Kluby czy reprezentacja?

Unibax był niewątpliwie faworytem pucharowej rywalizacji z gorzowianami, tym niemniej nieobecność Adriana Miedzińskiego (startował w niedzielę w finale IME) spowodowała w ekipie "Aniołów" sporą nerwowość.

- Po otrzymaniu wiadomości o przełożeniu zawodów w Słowenii nie spaliśmy do czwartej nad ranem - oświadczył prezes Unibaksu Wojciech Stępniewski. - Nie mogliśmy się skontaktować z komisarzem Speedway Ekstraligi i nie wiedzieliśmy, czy odwoływać przyloty zawodników. Sprawa nie była bagatelna, bo Adrian zdobył dla nas dziewięć punktów i trzy bonusy w czerwcowym meczu w Gorzowie. Po zwycięstwie nastroje opadły, lecz problem pozostał. Skoro nasza liga jest najlepiej opłacana na świecie, to nie może być spychana na margines. Kto płaci, ten powinien dyktować warunki.

Butelki na torze

Gorzowscy kibice mieli w niedzielę powody do frustracji.
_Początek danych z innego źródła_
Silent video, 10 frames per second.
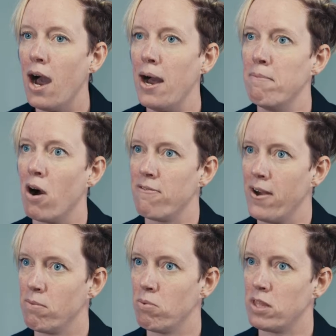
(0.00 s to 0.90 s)
Um, I
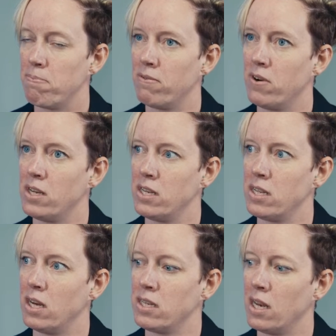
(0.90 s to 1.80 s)
found with the providers
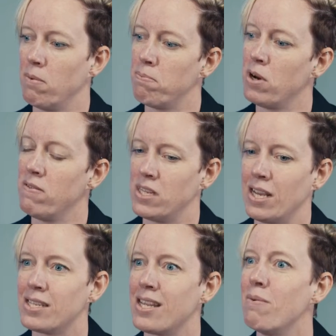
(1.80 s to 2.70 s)
that I'd done it with previously,
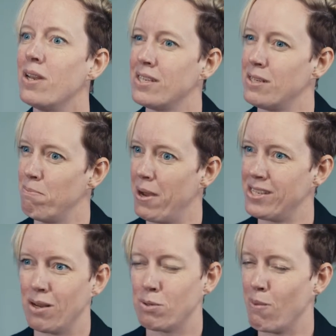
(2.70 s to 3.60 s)
because they were London
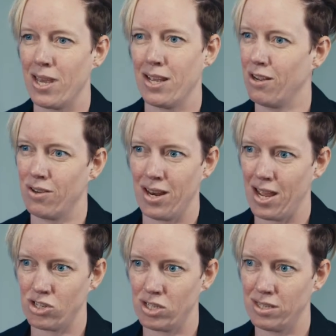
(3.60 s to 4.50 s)
based, I was making no
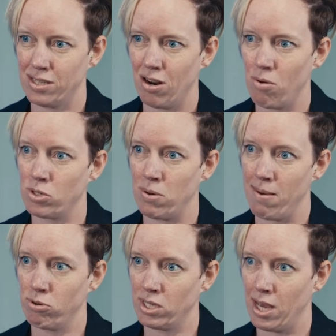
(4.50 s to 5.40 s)
connections and I wasn't
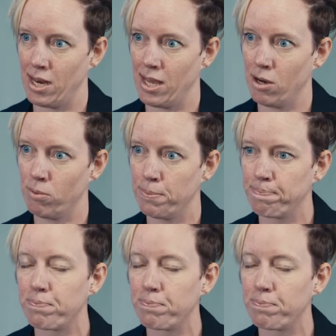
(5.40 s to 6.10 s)
able to get any help.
Najpierw obejrzeli defekt prowadzącego w wyścigu młodzieżowców Adriana Szewczykowskiego, potem musieli się pogodzić z wykluczeniem Petera Karlssona za brak deflektora, a już chwilę później przecierali oczy ze zdumienia, gdy 19-letni Damian Celmer ograł Rune Holtę. Najbardziej nerwowo zrobiło się jednak po XIV wyścigu, kiedy ostatni na mecie Matej Ferjan zaczął demonstrować pretensje wobec Roberta Kościechy.

- Rywal co najmniej cztery razy nieprawidłowo mnie zaatakował - wyjaśniał swe zachowanie Słoweniec. - Sędzia powinien był dać Kościesze przynajmniej upomnienie, lecz niczego nie zrobił. Mocno mnie to wszystko zdenerwowało.
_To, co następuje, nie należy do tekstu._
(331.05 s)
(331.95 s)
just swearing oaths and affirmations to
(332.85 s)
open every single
W kierunku jadącego do parkingu torunianina poleciały z trybun trzy plastikowe butelki. Żadna nie dosięgła celu, ale niesmak pozostał. Nie tak powinien się zakończyć przy Śląskiej pierwszy akt rywalizacji o medale DMP...

TRZY PYTANIA DO STANISŁAWA CHOMSKIEGO, TRENERA CAELUM STALI

1. Mieliście w niedzielę pecha, czy też zgubiliście kilka punktów wskutek gapiostwa?- Defektowi Szewczykowskiego nie sposób było zapobiec. Na ostatnim wirażu urwał mu się łańcuch sprzęgłowy. Typowa złośliwość przedmiotów martwych. A brak deflektora u Karlssona? Jestem odpowiedzialny za każdy aspekt naszego występu, więc winę biorę na siebie. Stałem na płycie stadionu, zauważyłem niekompletny motocykl Szweda, lecz on nie rozumiał mojej gestykulacji. Cóż, stało się...

2. Dlaczego w XIV wyścigu pojechał słabnący Ferjan, a nie coraz lepiej prezentujący się Jonasson?- Też miałem takie wątpliwości. Thomas wygrał wcześniej tylko ze słabo jeżdżącym Kościechą i juniorem Celmerem. Po naradzie w parkingu na tor wyjechał Matej. Postawiłem na jego doświadczenie. Nie udało się, w bardzo ważnym biegu nie zdobył żadnego oczka. Nigdy nie dowiemy się, jaki byłby wynik gonitwy z udziałem Szweda. Decyzja zapadła, wyścig się odbył.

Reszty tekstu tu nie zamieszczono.